---------- Entries shown ----------

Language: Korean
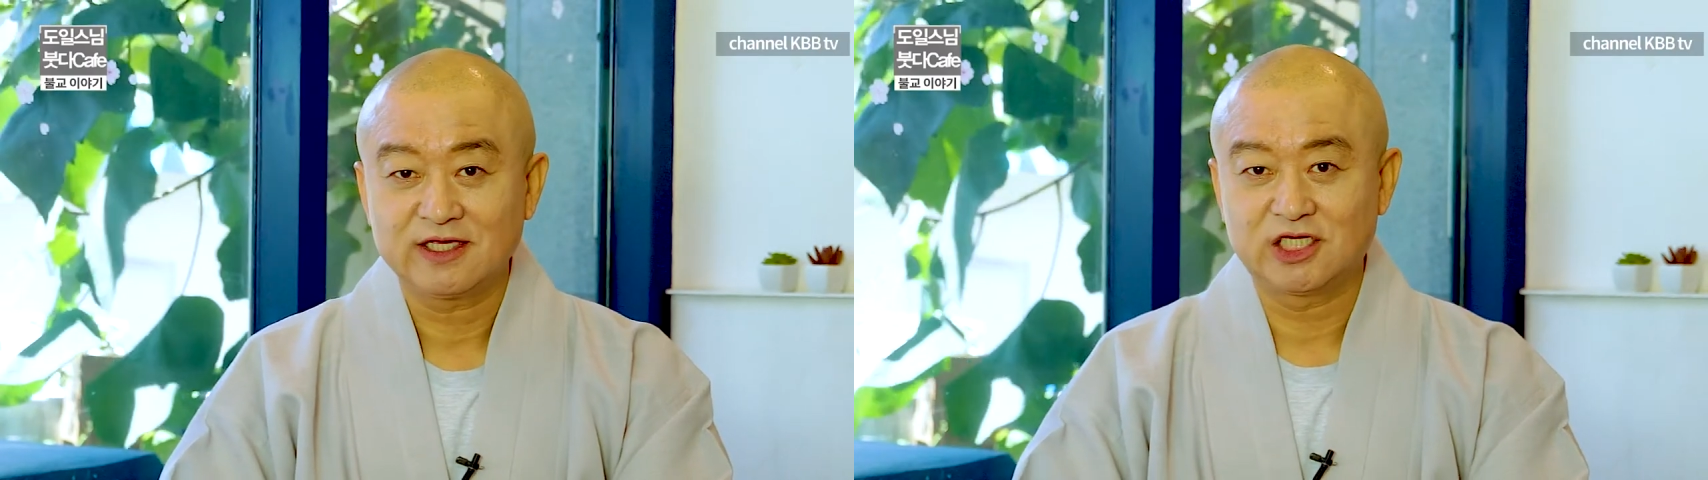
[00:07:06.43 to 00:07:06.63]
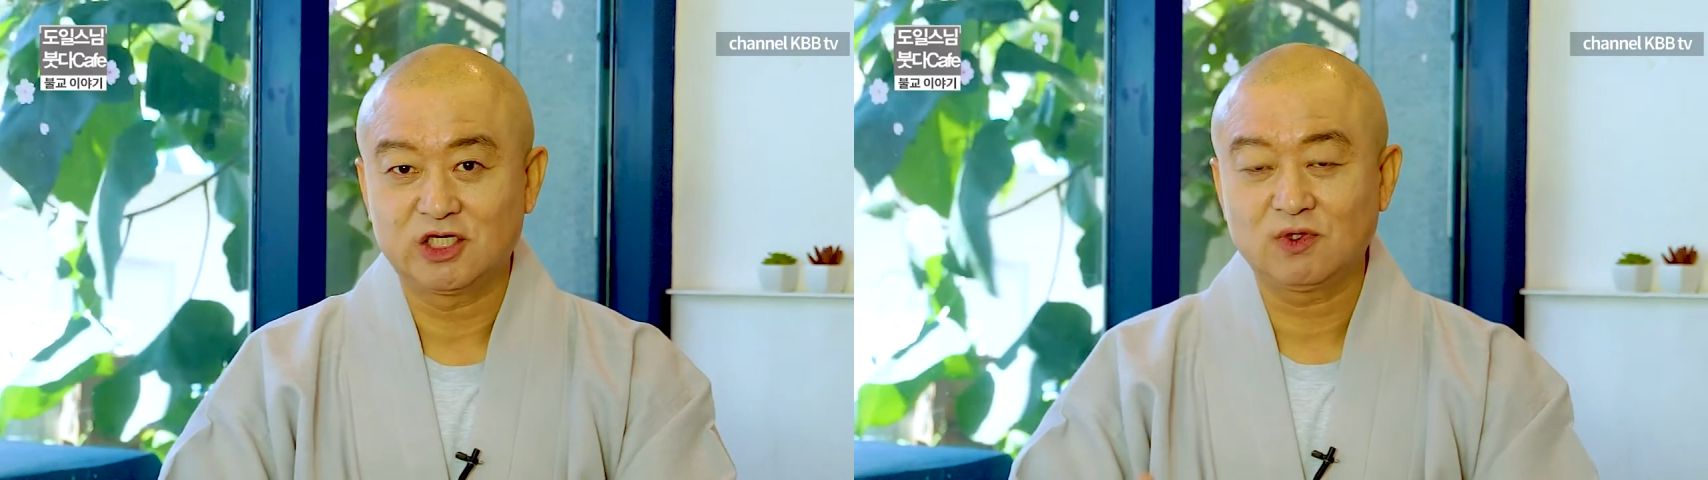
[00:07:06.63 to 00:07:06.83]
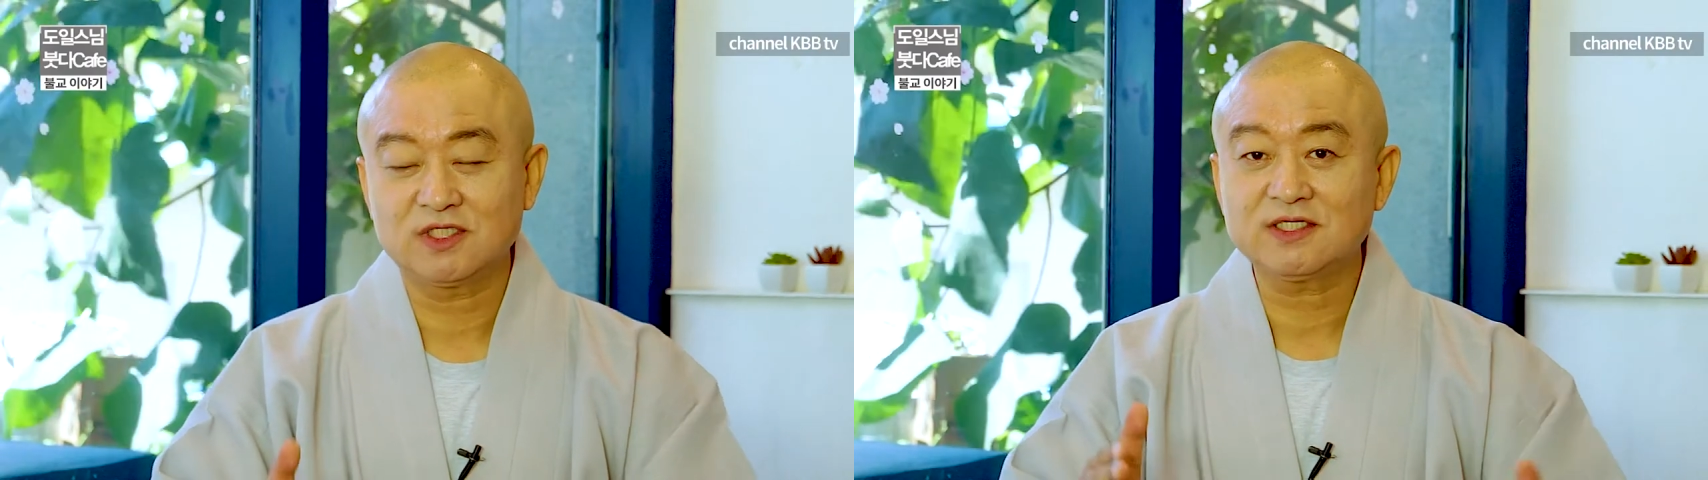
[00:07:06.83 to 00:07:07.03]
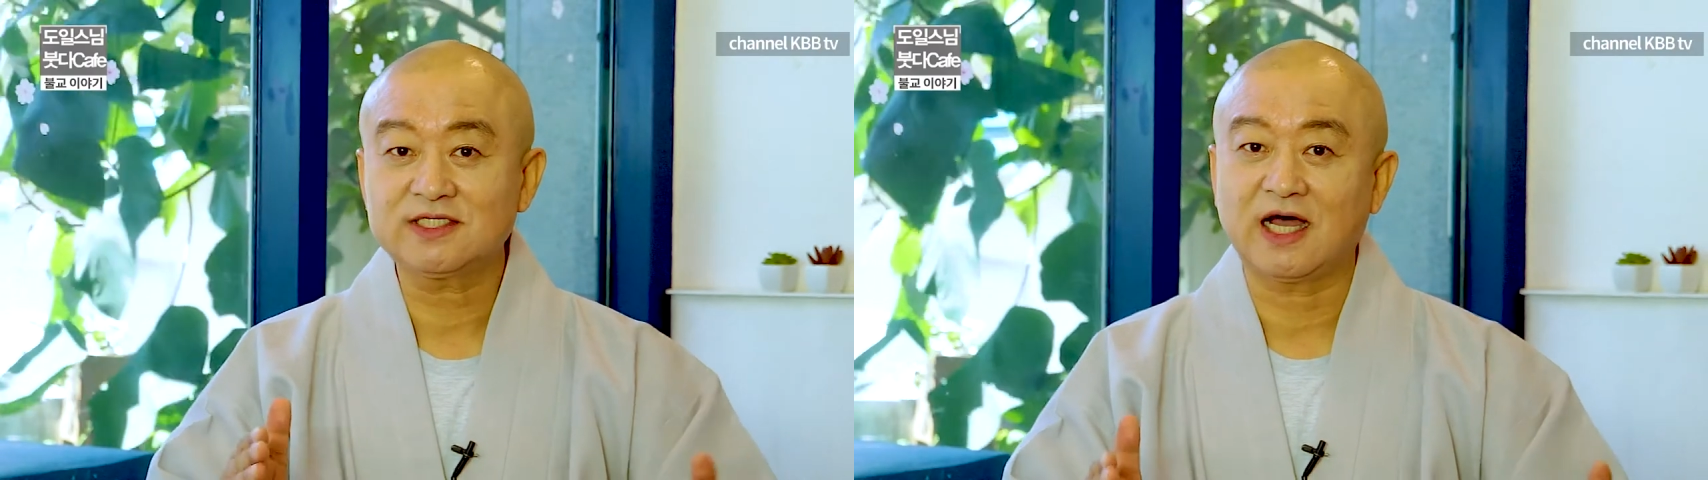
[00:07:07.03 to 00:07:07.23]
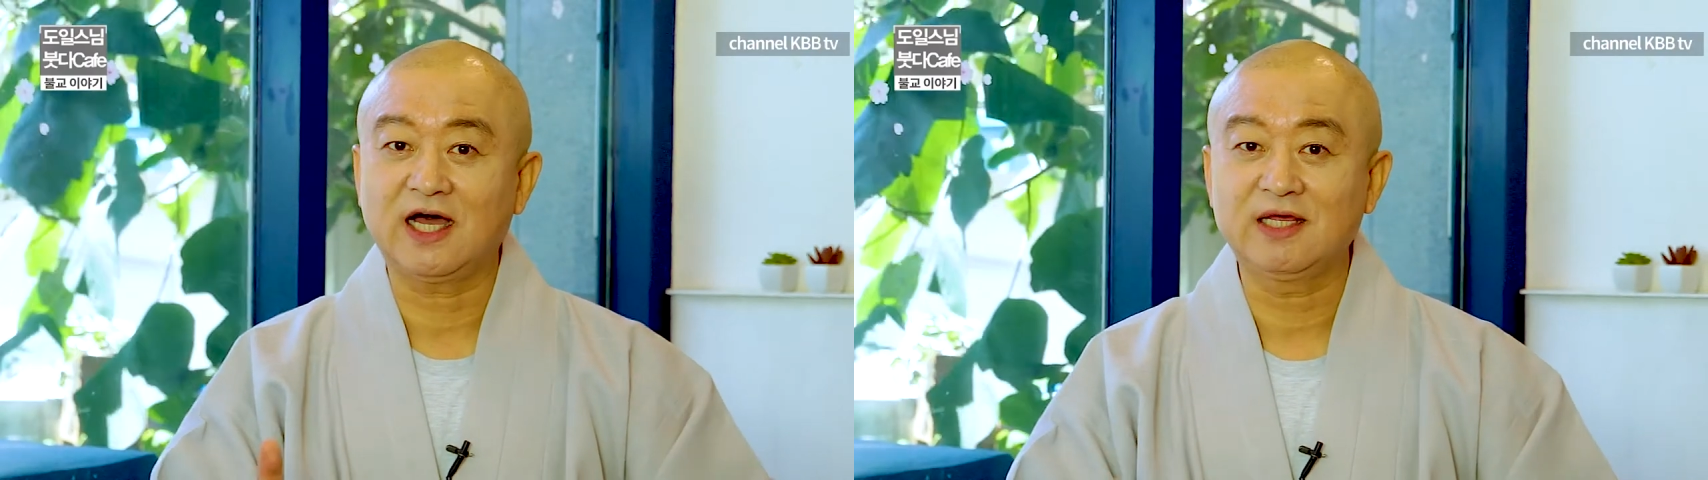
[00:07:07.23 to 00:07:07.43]

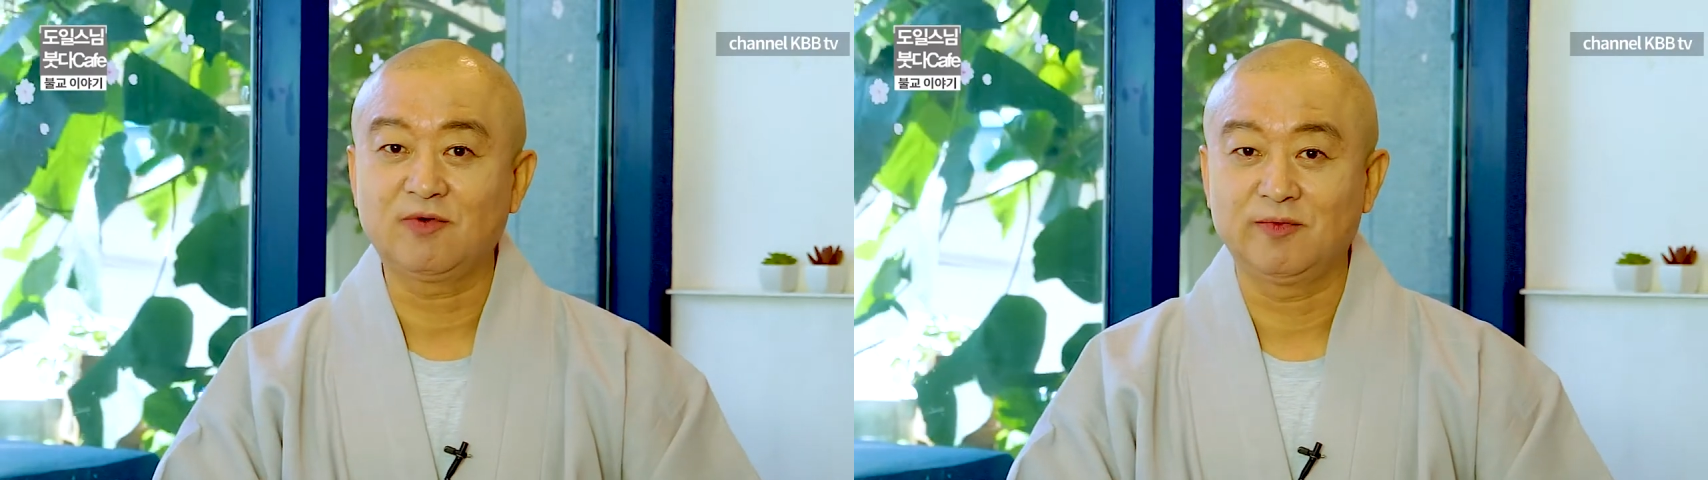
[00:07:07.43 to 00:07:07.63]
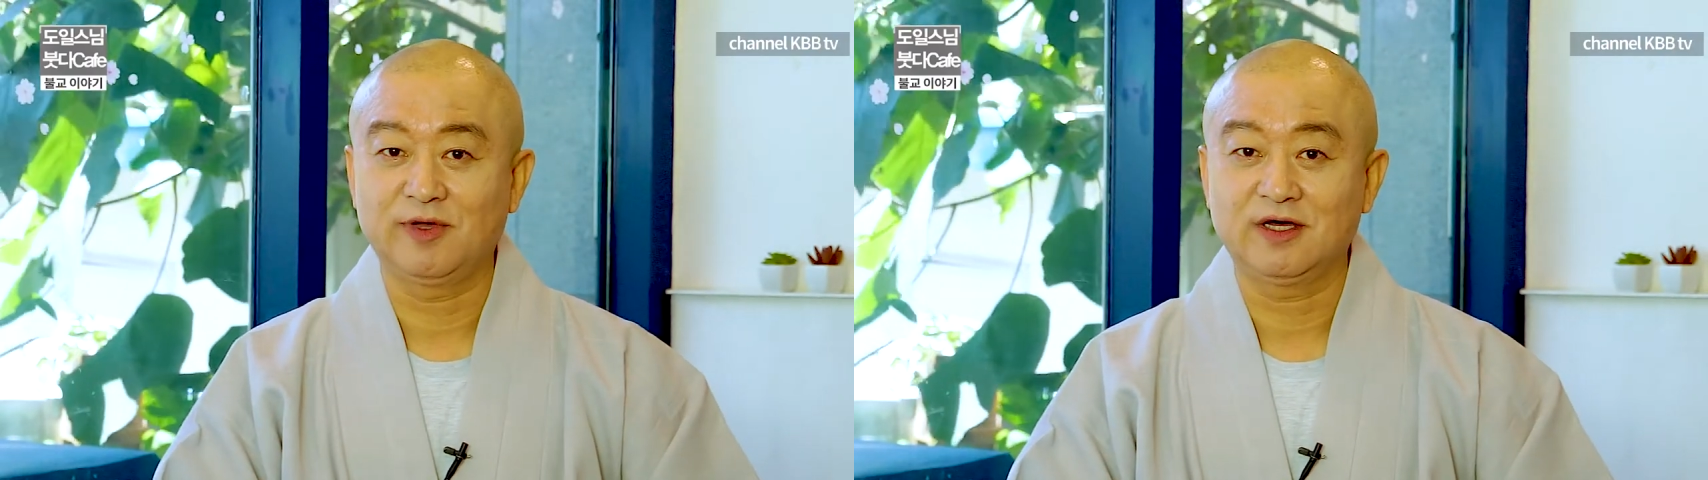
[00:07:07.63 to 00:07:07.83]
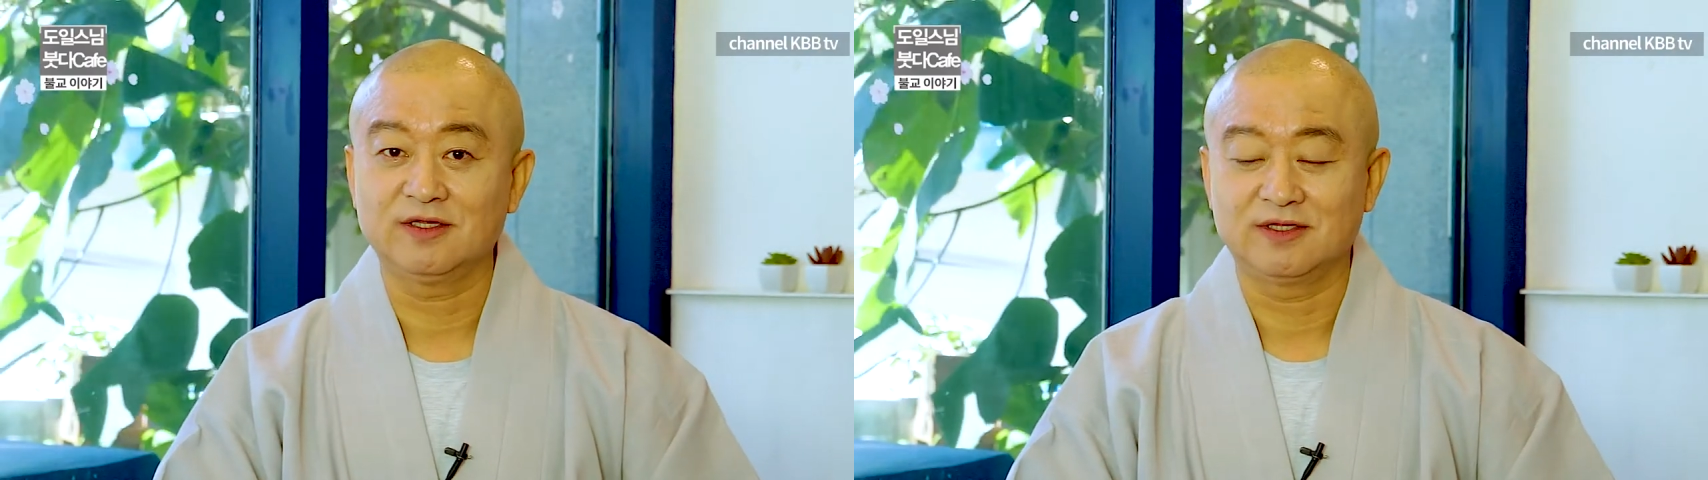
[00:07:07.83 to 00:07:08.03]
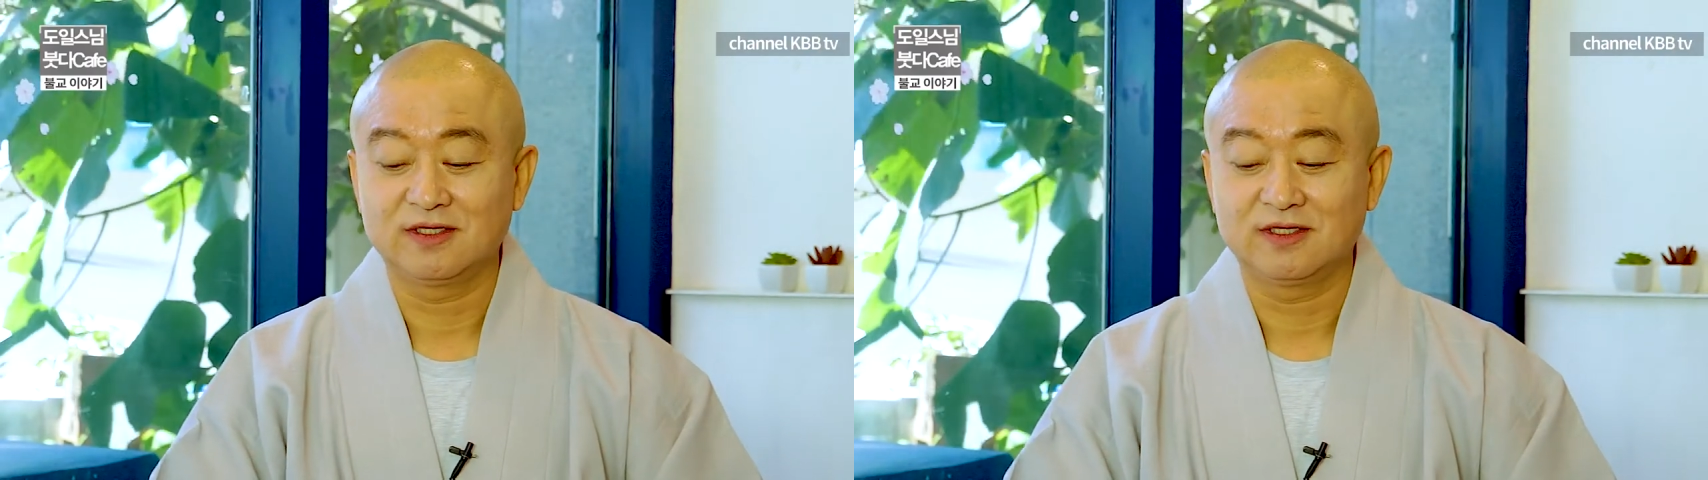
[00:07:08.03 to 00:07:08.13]
기원정사 안에 보면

----------

§ **Assigned task**: Leave nothing out but the pictures when transcribing the records.

§ **Solution to the problem**:
Language: Korean
[00:07:06.43 to 00:07:06.63]
[00:07:06.63 to 00:07:06.83]
[00:07:06.83 to 00:07:07.03]
[00:07:07.03 to 00:07:07.23]
[00:07:07.23 to 00:07:07.43]

[00:07:07.43 to 00:07:07.63]
[00:07:07.63 to 00:07:07.83]
[00:07:07.83 to 00:07:08.03]
[00:07:08.03 to 00:07:08.13]
기원정사 안에 보면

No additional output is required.